======== Source data ========
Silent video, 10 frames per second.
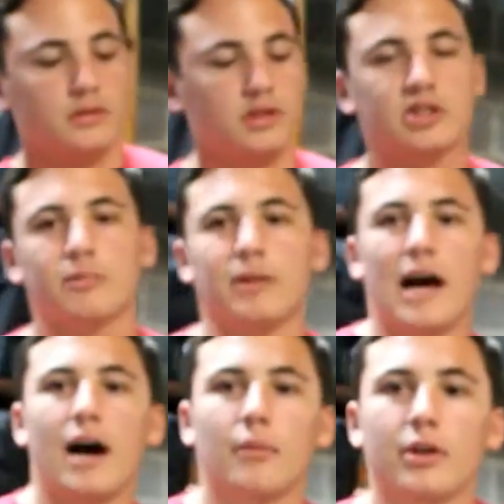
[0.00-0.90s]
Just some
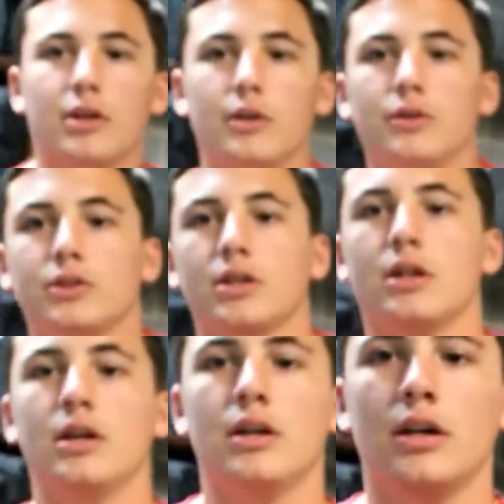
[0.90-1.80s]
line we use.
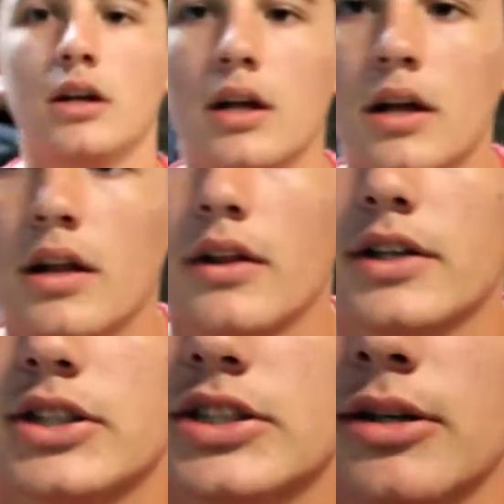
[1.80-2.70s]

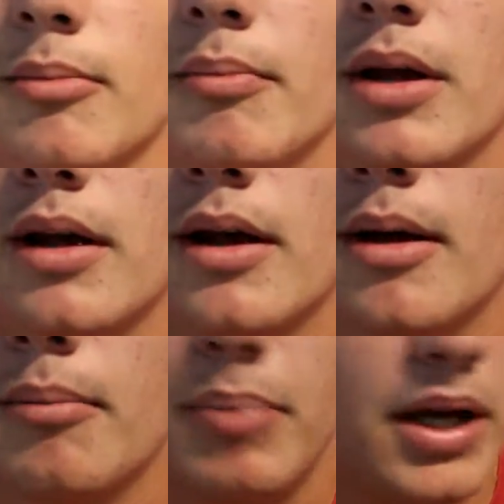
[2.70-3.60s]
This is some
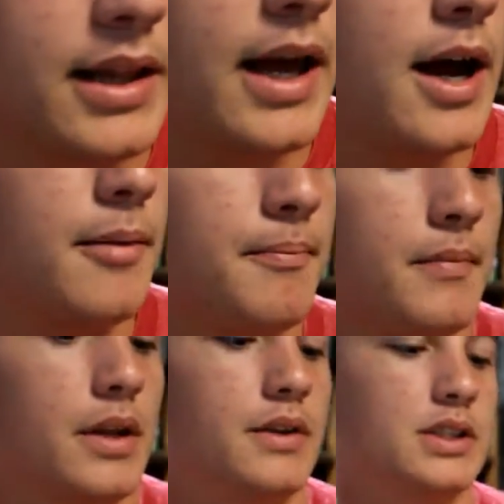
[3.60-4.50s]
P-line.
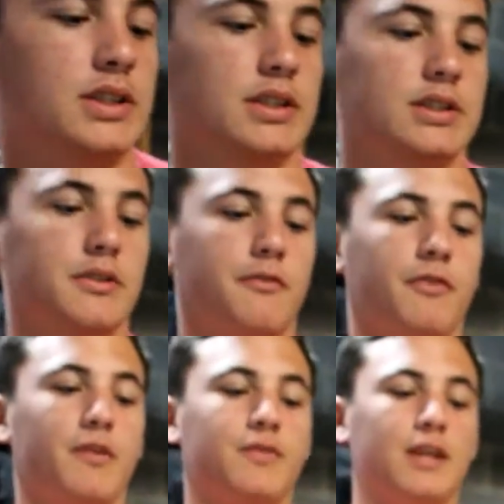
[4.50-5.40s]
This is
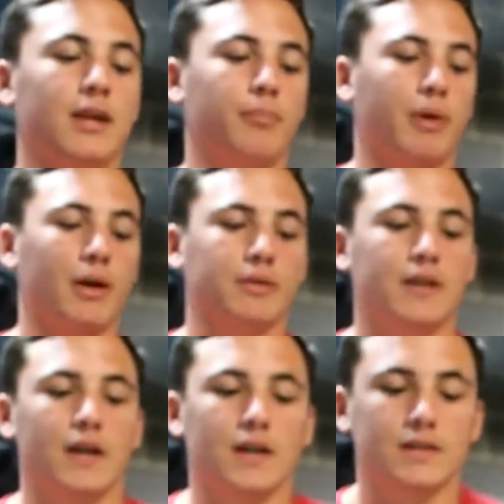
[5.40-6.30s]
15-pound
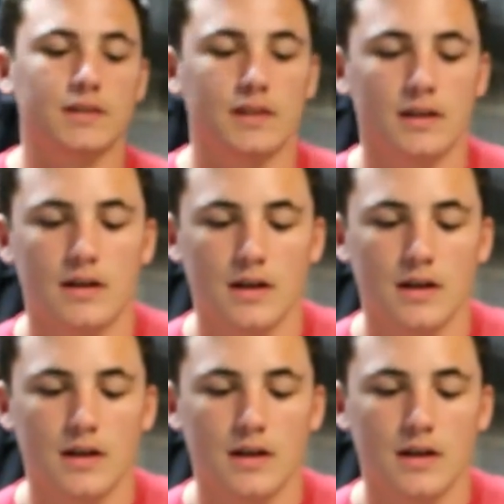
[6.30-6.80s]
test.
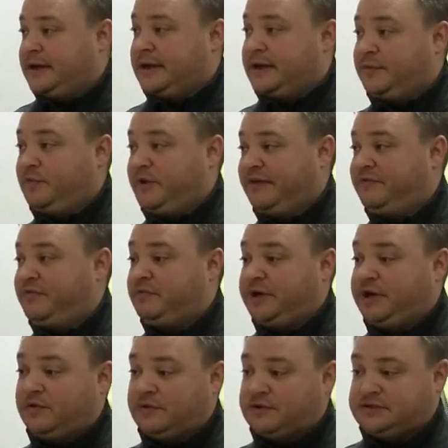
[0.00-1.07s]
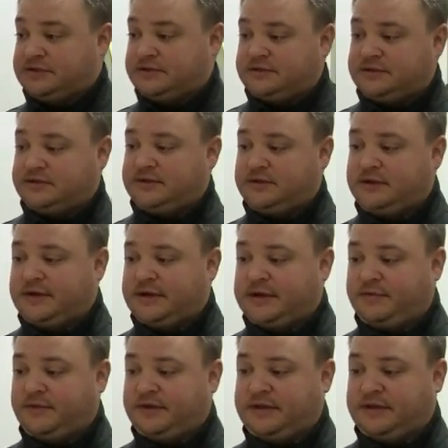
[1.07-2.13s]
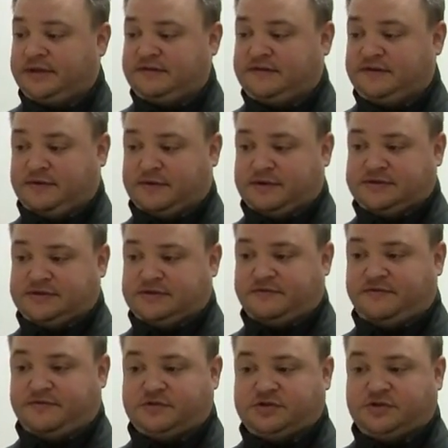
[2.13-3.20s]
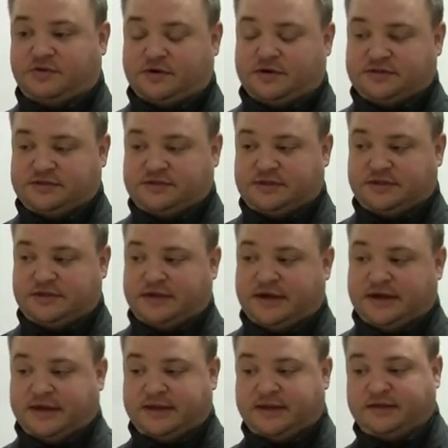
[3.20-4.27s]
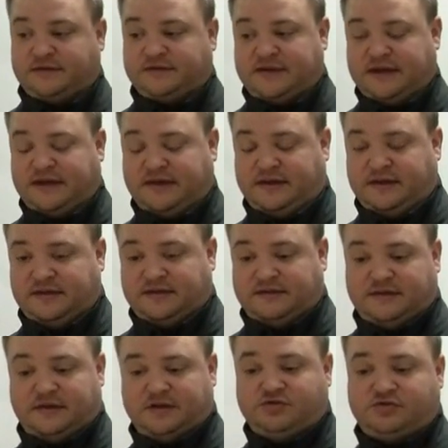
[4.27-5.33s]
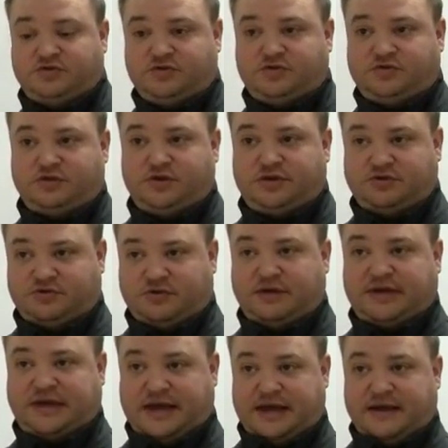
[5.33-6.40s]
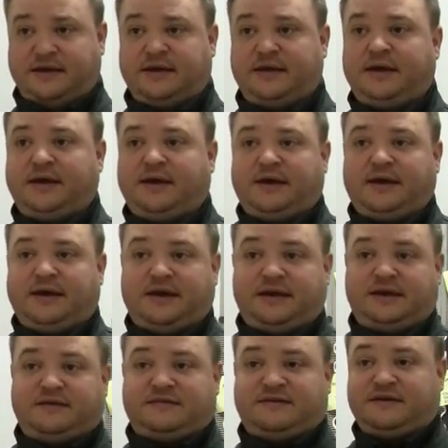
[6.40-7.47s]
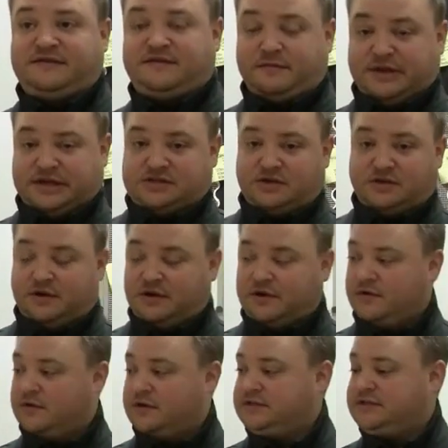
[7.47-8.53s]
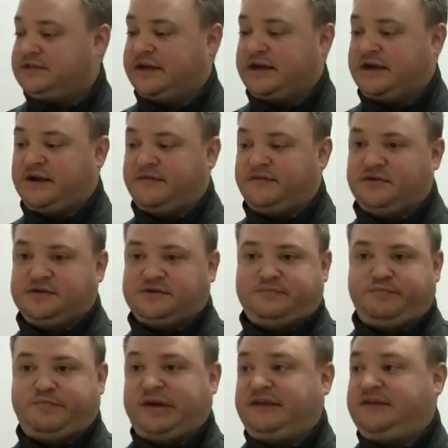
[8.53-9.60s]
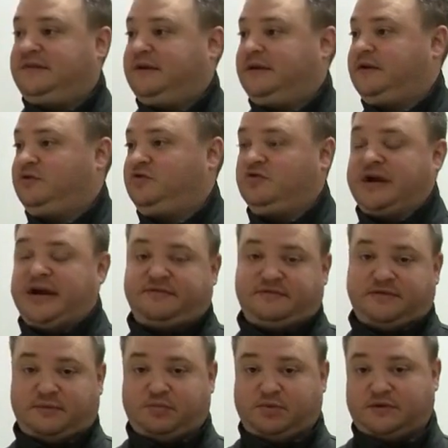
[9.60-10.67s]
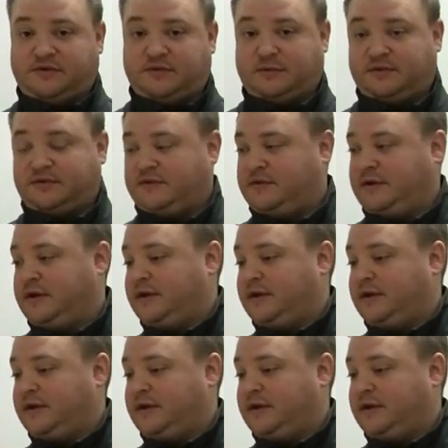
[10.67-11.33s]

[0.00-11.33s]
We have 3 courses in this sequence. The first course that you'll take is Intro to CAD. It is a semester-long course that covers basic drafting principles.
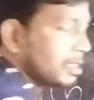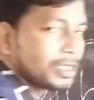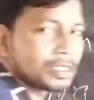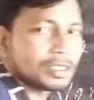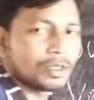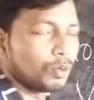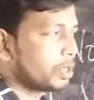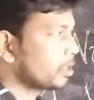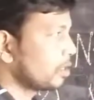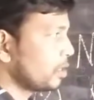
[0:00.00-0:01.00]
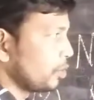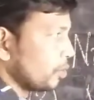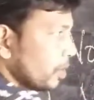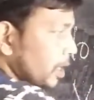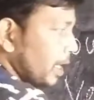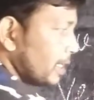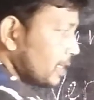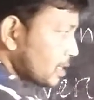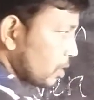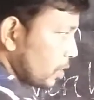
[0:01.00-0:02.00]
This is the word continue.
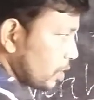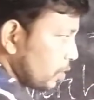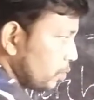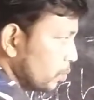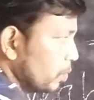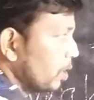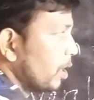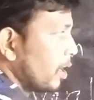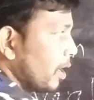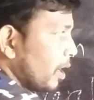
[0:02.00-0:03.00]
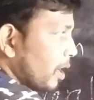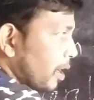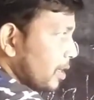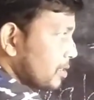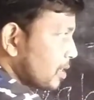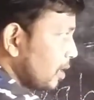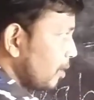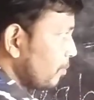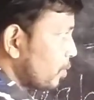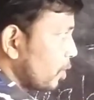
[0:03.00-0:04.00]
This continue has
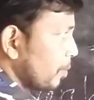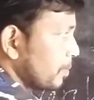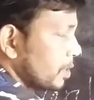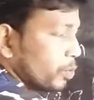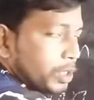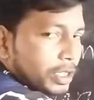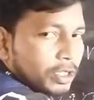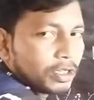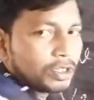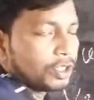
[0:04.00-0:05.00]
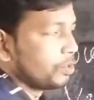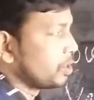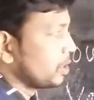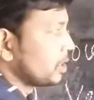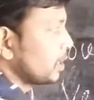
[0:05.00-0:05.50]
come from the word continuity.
========
Could you set down, exactly as written, every line from the start of the records above through the line containing "[5.33-6.40s]", leaving the pictures out?

Silent video, 10 frames per second.
[0.00-0.90s]
Just some
[0.90-1.80s]
line we use.
[1.80-2.70s]

[2.70-3.60s]
This is some
[3.60-4.50s]
P-line.
[4.50-5.40s]
This is
[5.40-6.30s]
15-pound
[6.30-6.80s]
test.
[0.00-1.07s]
[1.07-2.13s]
[2.13-3.20s]
[3.20-4.27s]
[4.27-5.33s]
[5.33-6.40s]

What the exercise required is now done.